I run a stack of privacy and attention defenses on my browser. Sometimes new
attacks come out and I lose ground, as with browser fingerprinting. But
sometimes new attacks come out and run aground on the protections I already
have - the various cryptocurrency mining scripts, for instance, were all
stopped because I disabled Javascript for unrelated reasons.

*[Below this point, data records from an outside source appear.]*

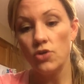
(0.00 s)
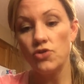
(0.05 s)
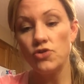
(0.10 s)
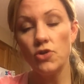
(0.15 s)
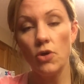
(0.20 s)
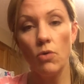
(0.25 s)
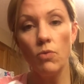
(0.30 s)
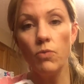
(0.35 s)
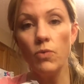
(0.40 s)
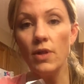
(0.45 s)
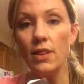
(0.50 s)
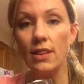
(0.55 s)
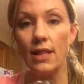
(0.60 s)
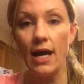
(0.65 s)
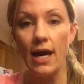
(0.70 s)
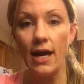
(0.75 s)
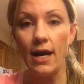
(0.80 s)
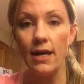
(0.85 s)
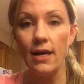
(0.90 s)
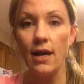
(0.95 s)
Don't
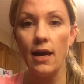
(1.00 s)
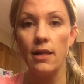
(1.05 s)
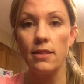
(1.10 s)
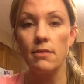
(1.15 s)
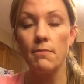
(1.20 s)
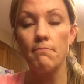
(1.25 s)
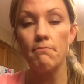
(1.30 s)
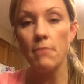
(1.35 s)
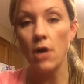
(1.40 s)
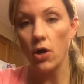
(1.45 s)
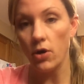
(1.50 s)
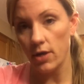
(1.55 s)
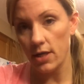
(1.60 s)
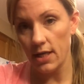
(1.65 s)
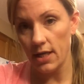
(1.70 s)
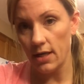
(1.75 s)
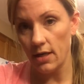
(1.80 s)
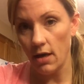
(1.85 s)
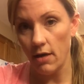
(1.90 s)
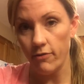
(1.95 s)
rely on the
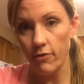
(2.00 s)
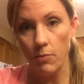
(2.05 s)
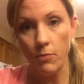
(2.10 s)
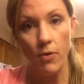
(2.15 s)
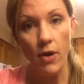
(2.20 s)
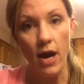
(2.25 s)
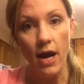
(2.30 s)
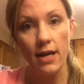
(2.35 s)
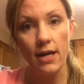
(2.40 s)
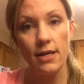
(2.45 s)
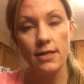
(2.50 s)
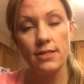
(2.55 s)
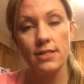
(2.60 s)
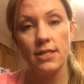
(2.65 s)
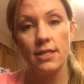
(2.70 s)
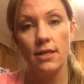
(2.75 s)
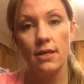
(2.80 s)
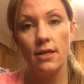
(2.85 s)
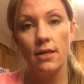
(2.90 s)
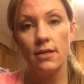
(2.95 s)
marketing of a
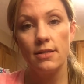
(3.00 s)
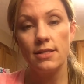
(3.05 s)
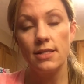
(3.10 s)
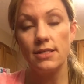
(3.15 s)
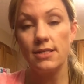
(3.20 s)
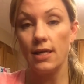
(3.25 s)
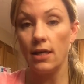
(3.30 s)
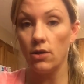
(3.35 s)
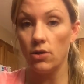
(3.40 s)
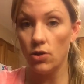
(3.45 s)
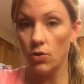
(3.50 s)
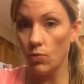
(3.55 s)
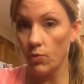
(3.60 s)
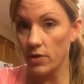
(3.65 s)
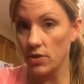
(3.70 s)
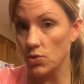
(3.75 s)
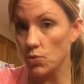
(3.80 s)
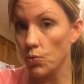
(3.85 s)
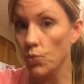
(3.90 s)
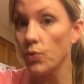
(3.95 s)
product to tell you
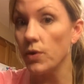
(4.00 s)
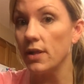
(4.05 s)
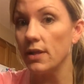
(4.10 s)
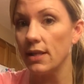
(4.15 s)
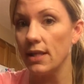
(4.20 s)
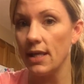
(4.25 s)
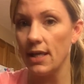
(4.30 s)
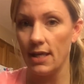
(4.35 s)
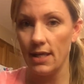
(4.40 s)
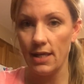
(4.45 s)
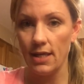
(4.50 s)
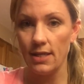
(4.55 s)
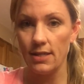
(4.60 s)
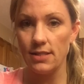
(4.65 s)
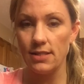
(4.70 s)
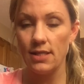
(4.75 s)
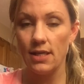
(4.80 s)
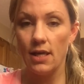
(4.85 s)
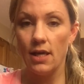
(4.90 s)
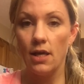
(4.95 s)
what's really in
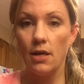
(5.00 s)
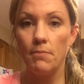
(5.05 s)
it.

Blocking the intrusion of the day is a Red Queen situation, agreed. But it's
possible to make the game asymmetric, to raise the cost of future attacks and
so do better with each round of the pattern.

------
coldtea
> _As we all know, time travelers have to be very careful when they visit the
> past, because their evolved immune systems allow them to harbor pathogens
> that the olde timey people are defenseless against._

Actually it goes both ways. Evolution doesn't have an arrow, and a because
their evolved immune systems allow them to harbor pathogen that the 10.000B.C
people had evolved to defend against might be lethal in the 22nd century.

------
Eupolemos
> "There may be a rump of voters who’ll remain susceptible to Mercerism and
> its persuasion tactics,"

Having just read "Do Androids Dream Of Electrical Sheep", I see what you did
there Cory.

------
mar77i
That reminds me: Cory will always have my attention because, as with Ron Paul,
I will take literally anything from an xkcd cartoon stick figure.